Convergence issues. Modifying coef_shrink vs use_MLE. #532

scienception · 2025-01-09T00:55:25Z

Hi Florian!

I'm using LDmatrices with HapMap3+ variants + summary statistics from here (paper here)
Unfortunately it doesn't converge. Here is my code:

########################## 1. Set up environment ##############################
library(data.table)
library(bigsnpr) # bigsnpr and bigstatsr
library(bigreadr)
library(ggplot2)
library(dplyr)

pheno='bmi'
trait_type = 'continuous'

LDref_path='/mnt/project/penetrance_at_scale/data/44_familybased_PGS/ldref_hm3_plus/'
LDref_file='map_hm3_plus.rds'
# summary statistics file with already filtered variants present in UKB genotype
sumstats_file=paste0('/mnt/project/penetrance_at_scale/data/44_familybased_PGS/tan.summary_statistics/tan_2024_', pheno, '.common')
tmp_path='./'
results_path='./'

NCORES <- nb_cores()
print(paste("Number of cores available:", NCORES))
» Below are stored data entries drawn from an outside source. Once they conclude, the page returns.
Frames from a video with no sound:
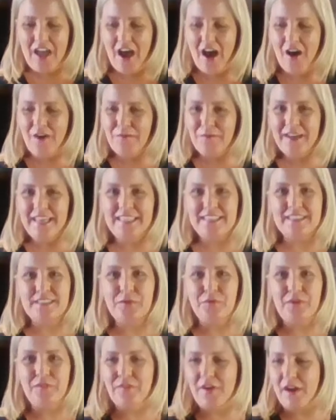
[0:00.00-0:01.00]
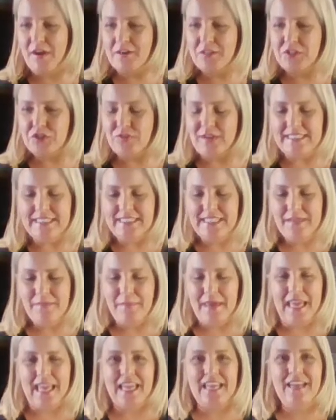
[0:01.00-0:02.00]
All right, so we've got our dressing
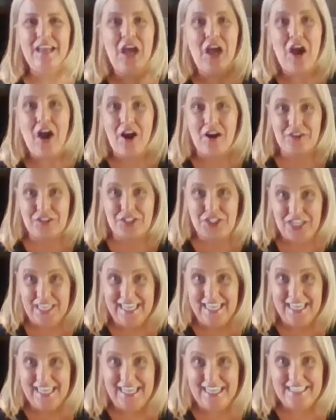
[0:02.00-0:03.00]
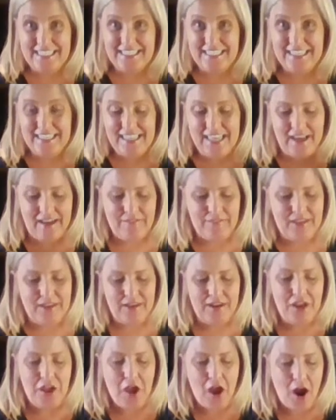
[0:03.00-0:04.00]
made, our chicken is in the
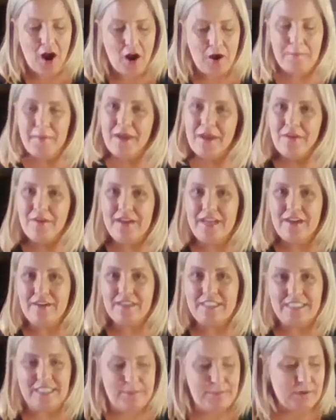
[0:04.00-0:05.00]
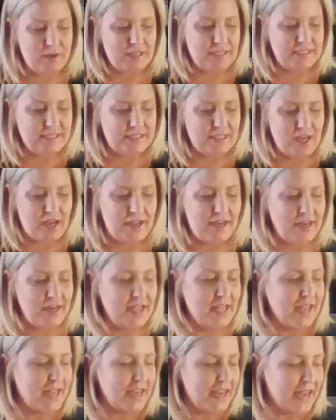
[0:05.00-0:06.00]
oven, our marinara dipper is done.
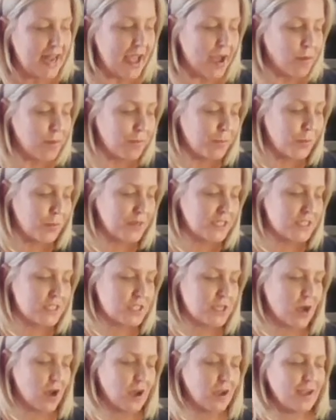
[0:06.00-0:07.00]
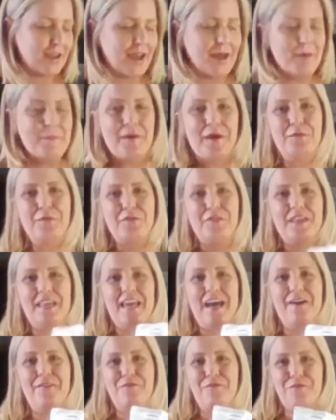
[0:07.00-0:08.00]
Now I'm going to talk about the
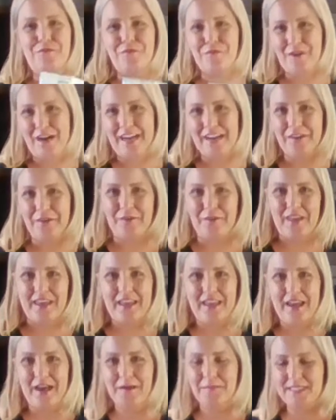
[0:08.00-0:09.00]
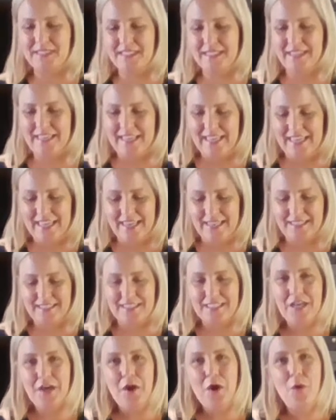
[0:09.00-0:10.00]
Alfredo that comes in the
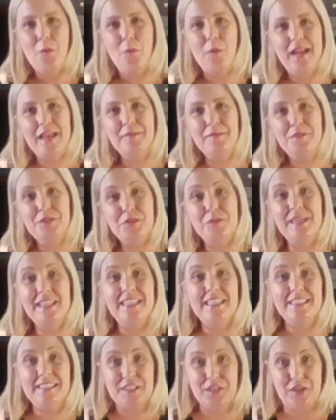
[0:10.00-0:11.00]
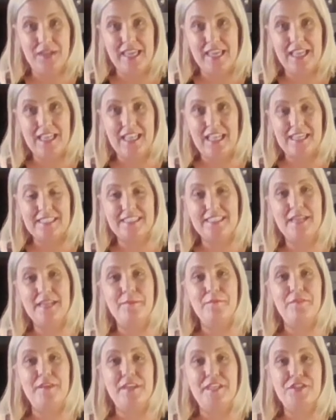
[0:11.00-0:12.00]
kit. When I'm doing this cooking class and
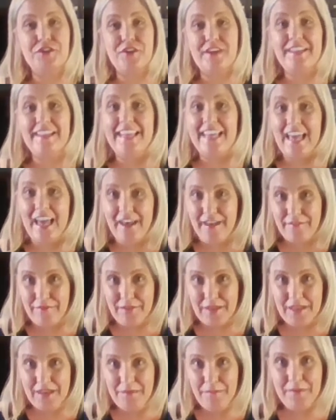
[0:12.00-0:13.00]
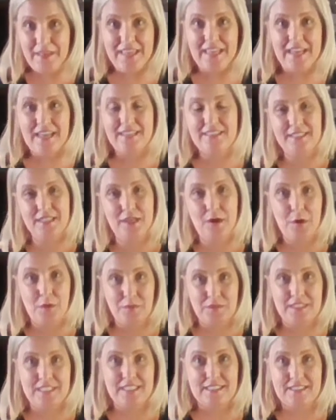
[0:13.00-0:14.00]
I'm featuring the oven, because the
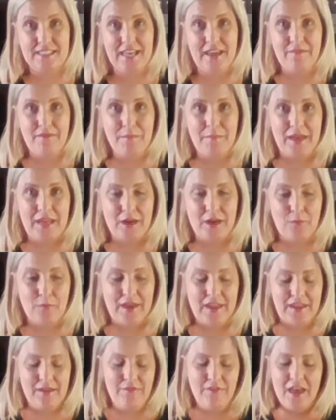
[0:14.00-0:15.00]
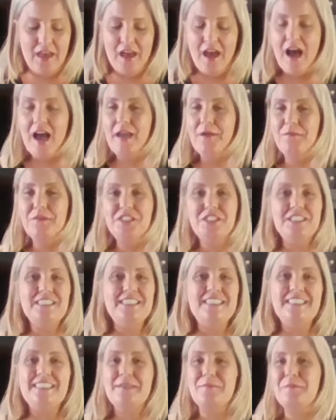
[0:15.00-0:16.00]
host doesn't have a microwave, I will
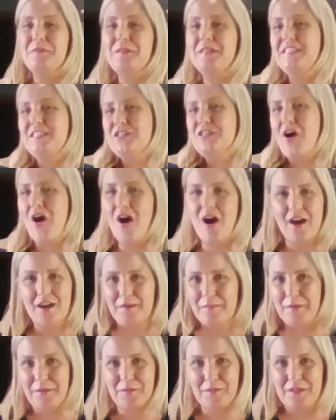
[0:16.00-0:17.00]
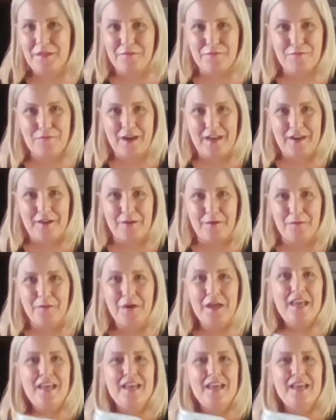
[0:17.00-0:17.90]
just simply talk about the Alfredo.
############### 1. Load hapmap3+ data and summary statistics ###################

# Info on HapMap3+ variants (the variants provided in the LD reference)
#map_ldref <- readRDS(runonce::download_file("https://figshare.com/ndownloader/files/37802721", dir = "tmp-data", fname = "map_hm3_plus.rds"))
print('Loading HapMap3+ variants info')
map_ldref <- readRDS(paste0(LDref_path, LDref_file))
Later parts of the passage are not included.